Л.
- Таким образом война 1812 года, ее причины, ее ход, ее результат, все это случай?А.
- Я отвечаю утвердительно. Вам же склонен посоветовать ради осторожности оставить вопрос хоть под сомнением. Так делали и некоторые знаменитые историки. Тот же Тацит говорит: "Я не могу решить, идут ли человеческие дела по закону судьбы и необходимости, или они подчинены случаю"(113). Сам же Наполеон, по-видимому, и не сомневался, что война 1812 года была, как и его поражение, делом случайным. Он это говорил и на острове святой Елены; но еще до начала этой войны он писал королю Вюртембергскому: "Война разыграется вопреки мне, вопреки императору Александру, вопреки интересам Франции и России. Я уже не раз был свидетелем этому". Марксисты и фуллеристы (разумеется я не сравниваю первых со вторыми) предполагают, что война всегда вызывается экономическими интересами; одни предпочитают говорить о нисколько не мистических "рынках", другие о полумистической "Money Power" (Власти денег). А Наполеон, который, казалось бы, должен был знать причины войн лучше, чем они, находил, что может быть и война без всяких интересов, личных, экономических и каких бы то ни было других; может быть даже и война вопреки интересам сторон.Л.
- Во всяком случае в общей форме он не приписывал случаю ни войны, ни способов ее ведения. Он говорил госпоже Ремюза: "Военная наука заключается в том, чтобы правильно определить все шансы, затем точно, почти математически дать долю случаю... Но этот раздел науки и случая умещается только в гениальной голове"(114).А.
- А как же Наполеон мог бы этого не говорить? Конечно, для него мир делился на ведомство случая и на ведомство гения, т. е. его самого. Однако он о "законах истории" не говорил.Л.
- Вероятно, он их и не отрицал. Ведь и вы не отрицаете, что большие явления интеграл малых...А.
- Это интеграл без указания пределов. В большой и в малой истории возможность ошибки идет от ноля до бесконечности. Не примите этого дословно: ошибка, конечно, никогда не равна бесконечности и никогда не равна нулю. Так, в вопросе о войне 1812 года Таллейран, например, почти не ошибался. Он считал ее началом конца. Мог, конечно, ошибиться, но во всяком случае он угадал. Другие ошиблись на треть, на половину, на три четверти: Австрия, Пруссия были сначала союзниками Франции, затем в разное время перешли на сторону России и Англии.

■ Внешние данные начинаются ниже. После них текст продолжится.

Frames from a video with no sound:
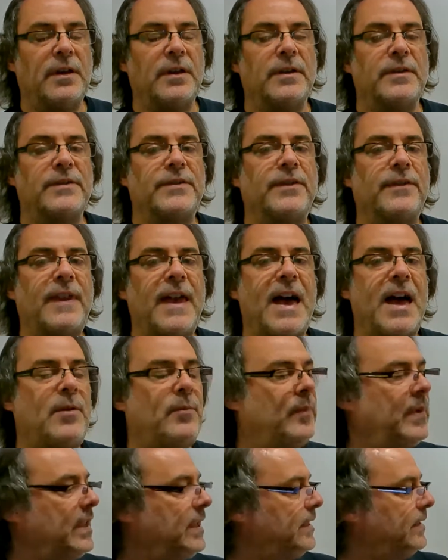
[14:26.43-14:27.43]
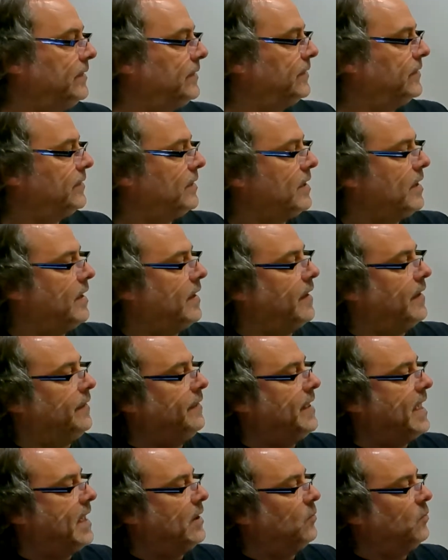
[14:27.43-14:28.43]
So that means
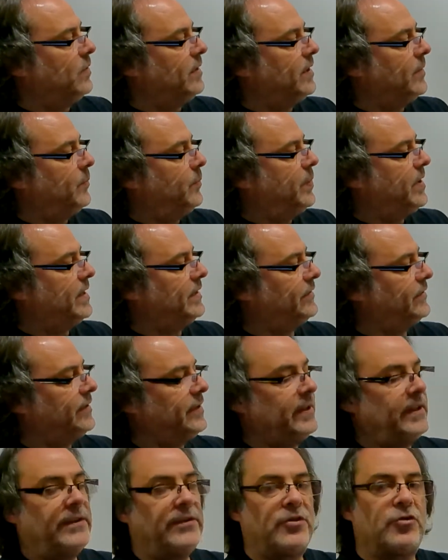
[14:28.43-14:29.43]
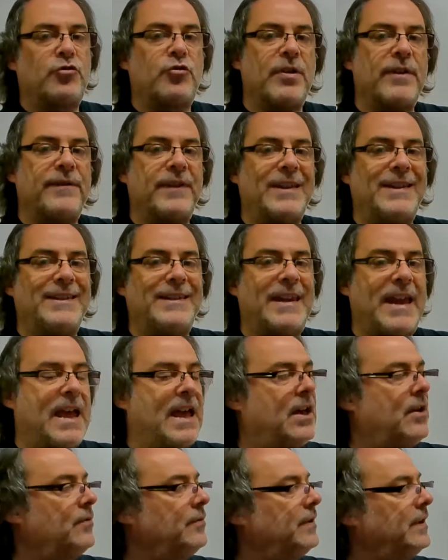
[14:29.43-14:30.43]
that when the piston is driven
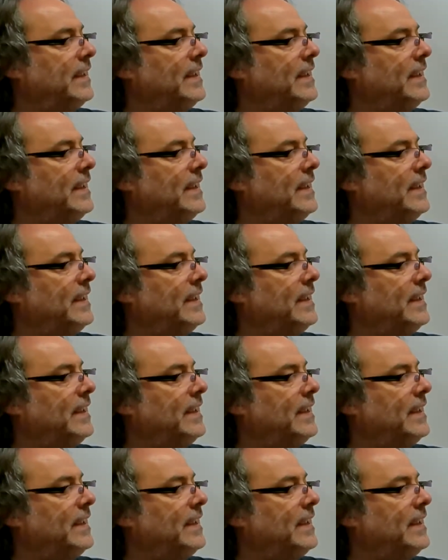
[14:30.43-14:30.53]
down,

То же самое относится к изменившим Наполеону маршалам, к Мюрату, к Мармону и многим другим (устраняю здесь элемент моральной оценки). Если б это не было совершенно праздным занятием, мы могли бы даже установить "коэффициент ошибки". Ординатой такой ни для чего не нужной кривой было бы время: тот момент, когда данное лицо, данное государство переметнулись от Наполеона к победителям. Но я о войне 1812-го года не сказал бы, что она была торжеством ошибки и непонимания. В этом отношении она составляет в ряду исторических событий что-то вроде доброй середины, - la bonne moyenne. В чистой политике многое бывает гораздо глупее, так как цифровой элемент иногда и совсем отсутствует, нет "числа войск", "числа орудий" и т. п.Л.
- Что ж, если вы перейдете к примерам из области чисто-политической, то вам легче будет, вместо доброй середины, дать другое.А.
- Я и хотел вам предложить два примера из этой области: переворот 9-го Термидора во Франции и русскую октябрьскую революцию. Выбираю эти примеры по разным причинам. Оба этих больших события хорошо изучены; мы с вами вдобавок были очевидцами второго. Кроме того, они, так сказать, противоположны по знакам или, по крайней мере, могут считаться таковыми "в первом приближении": французский переворот будто бы заканчивает период настоящей революции, русский же, октябрьский, будто бы его начинает.Л.
- Именно будто бы. Олар в заключении своего классического труда пишет: "Революция состоит в Декларации прав, составленной в 1789-ом году, и дополненной в 1793-ем, а равно в попытках осуществления этой Декларации; контрреволюция - это попытки оттолкнуть французов от жизни, согласной с принципами Декларации прав, т. е. разума, просвещенного историей"(115). Я это credo принимаю целиком. В октябре 1917-го года произошла контрреволюция.А.
- Это credo удовлетворяет и мое "моральное начало". Разумеется, я был бы вполне удовлетворен, если бы культурный мир твердо навсегда признал контрреволюционерами и Робеспьера, и Ленина, как должен был бы сделать Олар, если б политик в нем был вполне верен историку. Однако надежды на это имею мало.